7. Not receiving continuous endotracheal intubation or venovenous extracorporeal membrane oxygenation (ECMO) support prior to surgery; 8) No active infection, including active tuberculosis, HIV, or positive hepatitis B/C viral load before surgery; 9) Have a clear and reliable post-operative care support system (including at least one primary caregiver).

Exclusion Criteria

1. Refusing to sign informed consent or withdrawing informed consent during the trial;
2. Planning to undergo a second lung transplant or a combined multi-organ transplant (such as heart-lung, lung-liver, lung-kidney, etc.);
3. Clearly combined with uncontrollable active infection (such as tuberculosis, uncontrolled fungal infection) or sepsis;
4. Patients with obvious neuropsychiatric disorders, unconsciousness or long-term use of sedative/analgesic psychotropic drugs before surgery;
5. Active malignant tumors (except those treated within the past 2 years) or those with a high risk of postoperative recurrence;
6. Clearly diagnosed severe chest deformity or spinal deformity that may affect lung compliance during surgery;
7. Serum anti-HLA high sensitization (PRA ≥ 80%) and no matching donor available;
8. There are clear contraindications to the planned tubeless surgical anesthesia strategy (such as expected intraoperative airway difficulty, pharyngeal stenosis and laryngeal mask unsuitable, etc.);
9. BMI ≥ 30 kg/m² or < 16 kg/m². 10) Pregnant or lactating women.

11. Other conditions deemed unsuitable for participation in this study by the investigator (e.g., anticipated inability to complete follow-up, concurrent malignancy, etc.).

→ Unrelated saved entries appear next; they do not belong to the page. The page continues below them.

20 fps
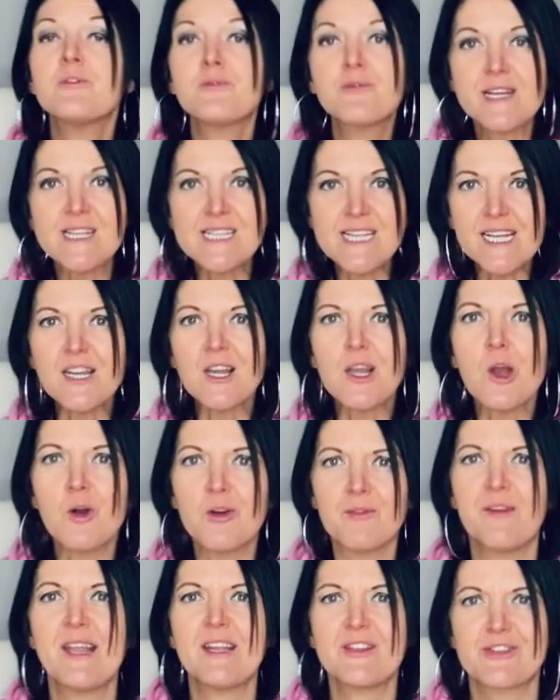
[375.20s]
Reading a lot
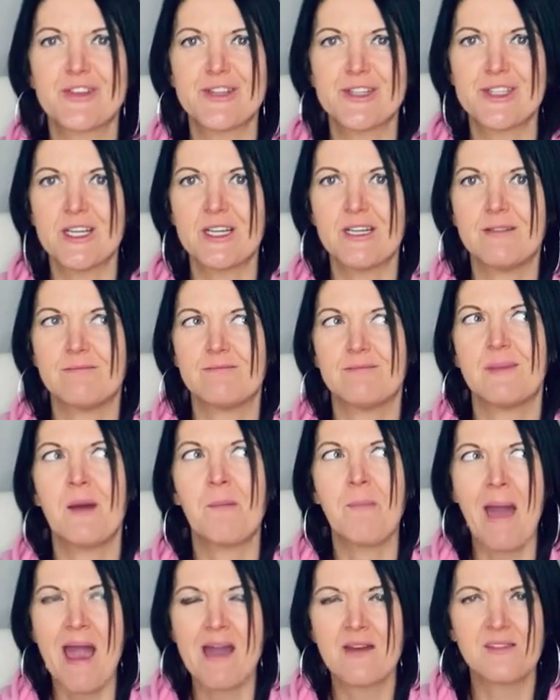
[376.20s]
of literature
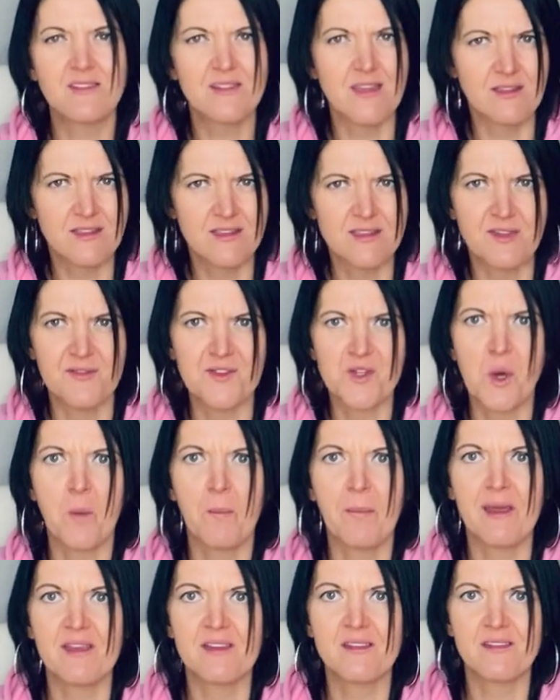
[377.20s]
about sensitive
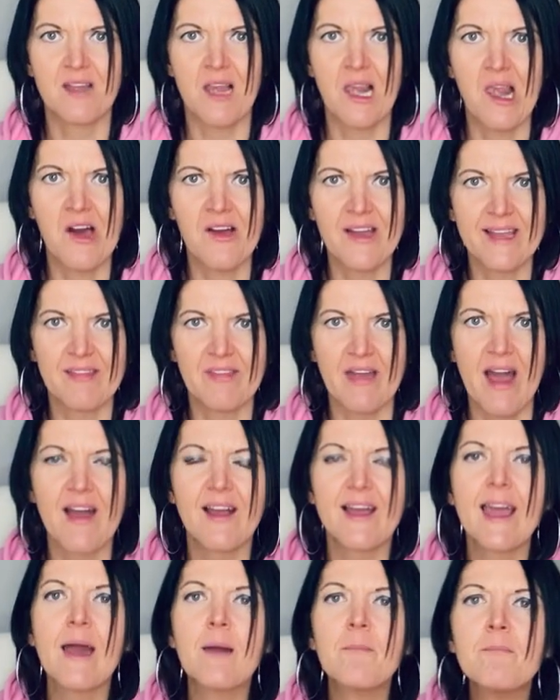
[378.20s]
topics like that
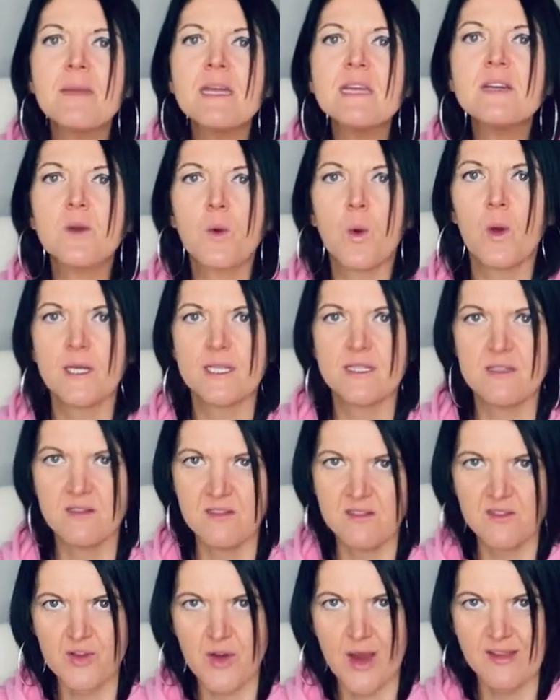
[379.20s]
can be quite
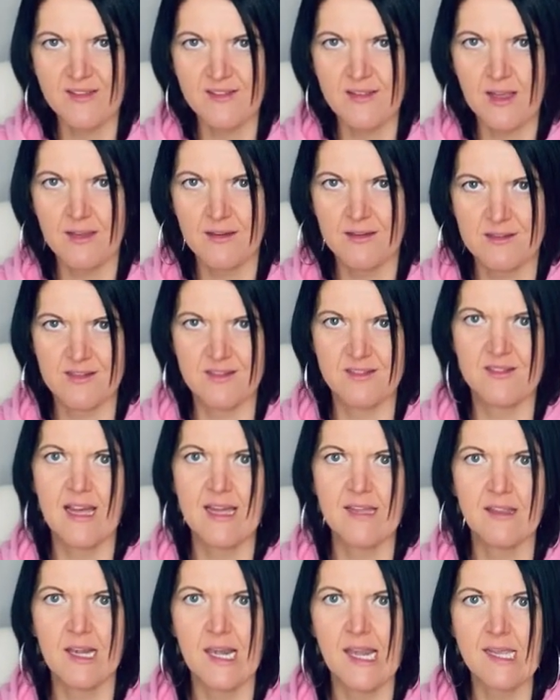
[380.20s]
distressing, to
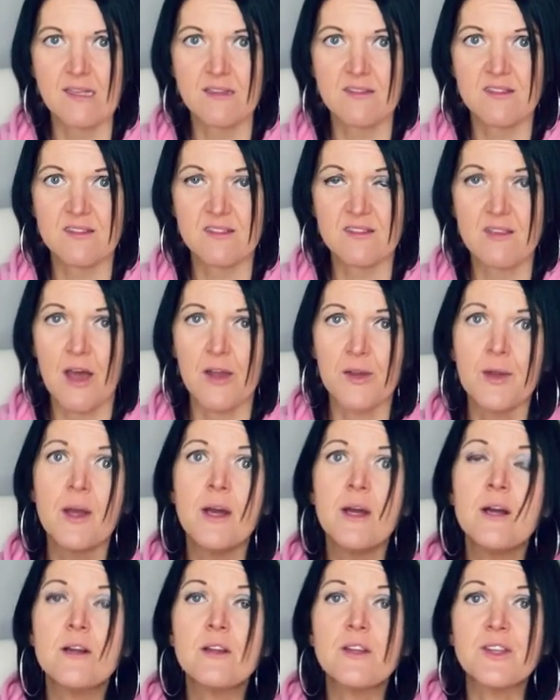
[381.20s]
say the least. So
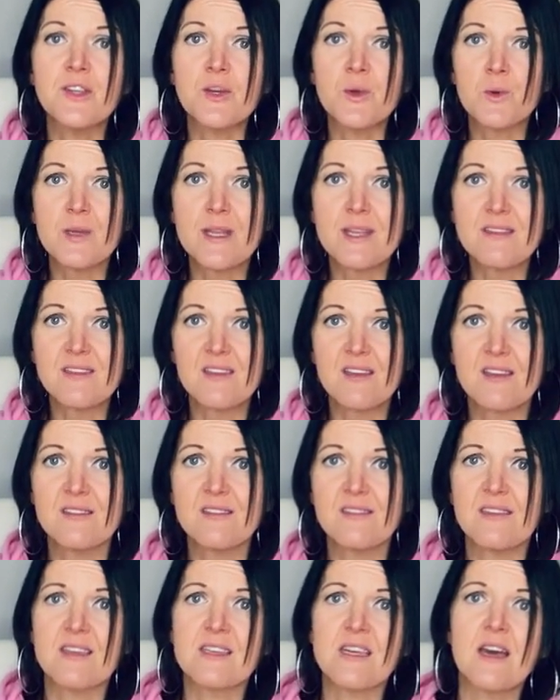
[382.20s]
you'll need to
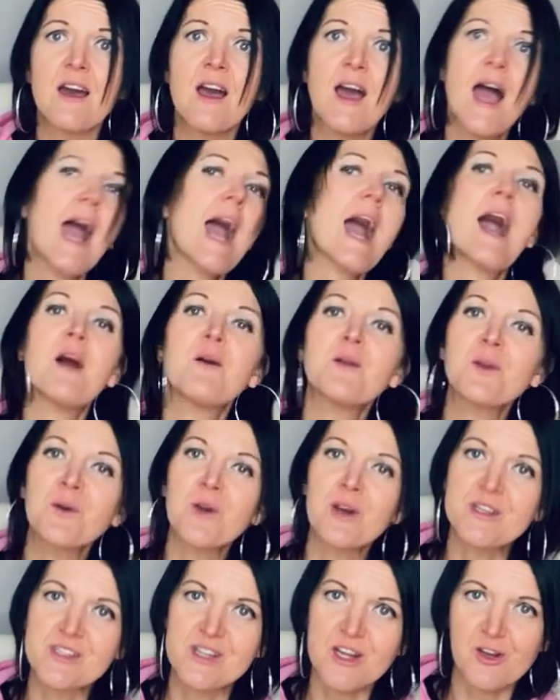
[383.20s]
consider how you're
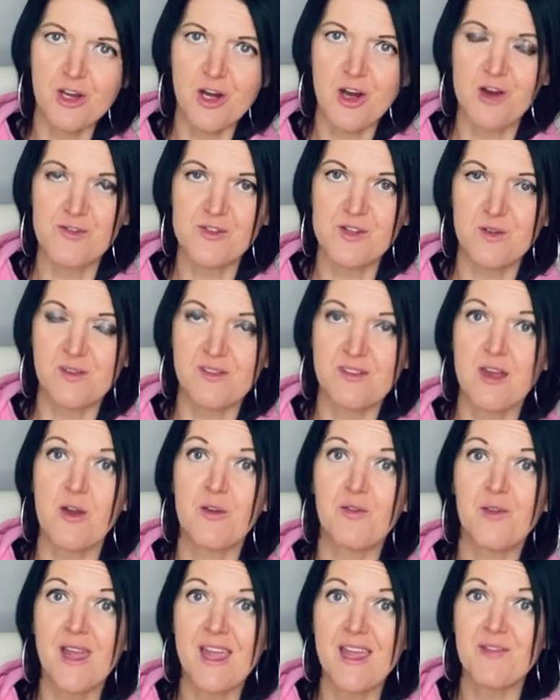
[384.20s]
going to look after
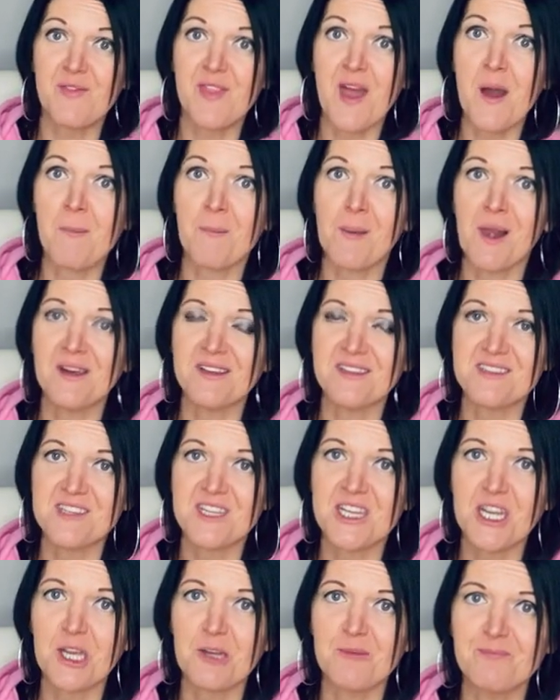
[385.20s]
yourself if that applies
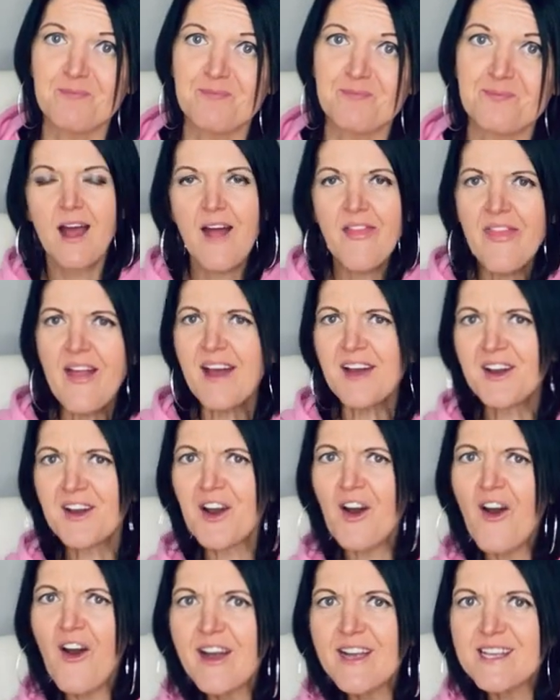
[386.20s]
to you. And that
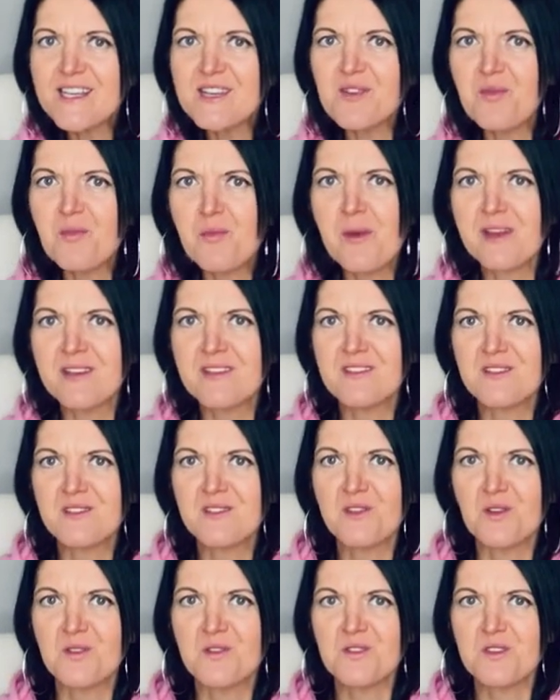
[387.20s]
kind of brings
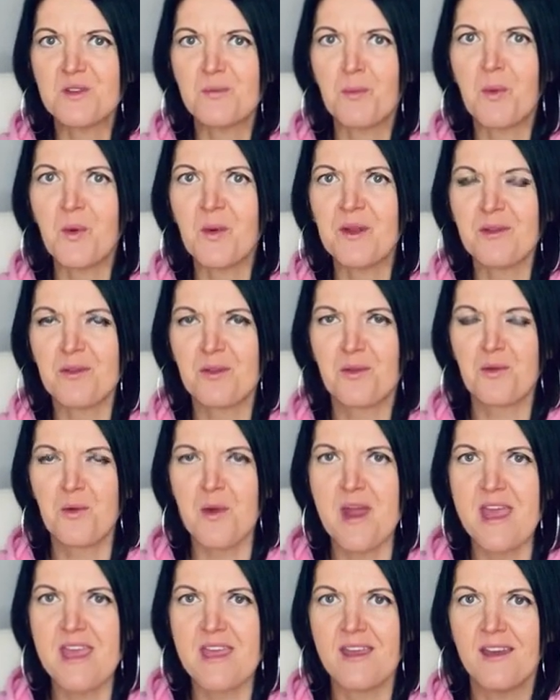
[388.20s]
us on to point
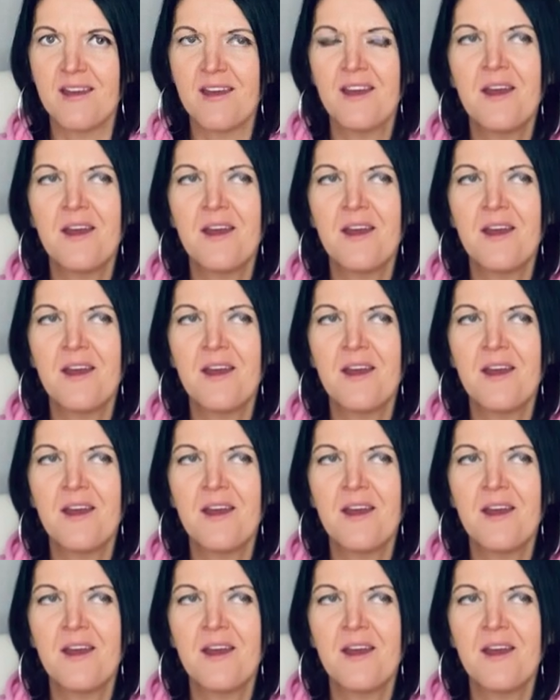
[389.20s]
three,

12. Patients with bronchiectasis or bronchial vascular hyperplasia difficult to manage with interventional therapy prior to surgery.

Study & Design

• Study Type: INTERVENTIONAL
• Study Design: PARALLEL

Primary Outcome Measures

Name	Time	Method
The primary endpoint was the overall incidence of early complications within 30 days after surgery.	From enrollment to the end of 30-day follow-up	The primary endpoint was the overall incidence of early complications within 30 days after surgery.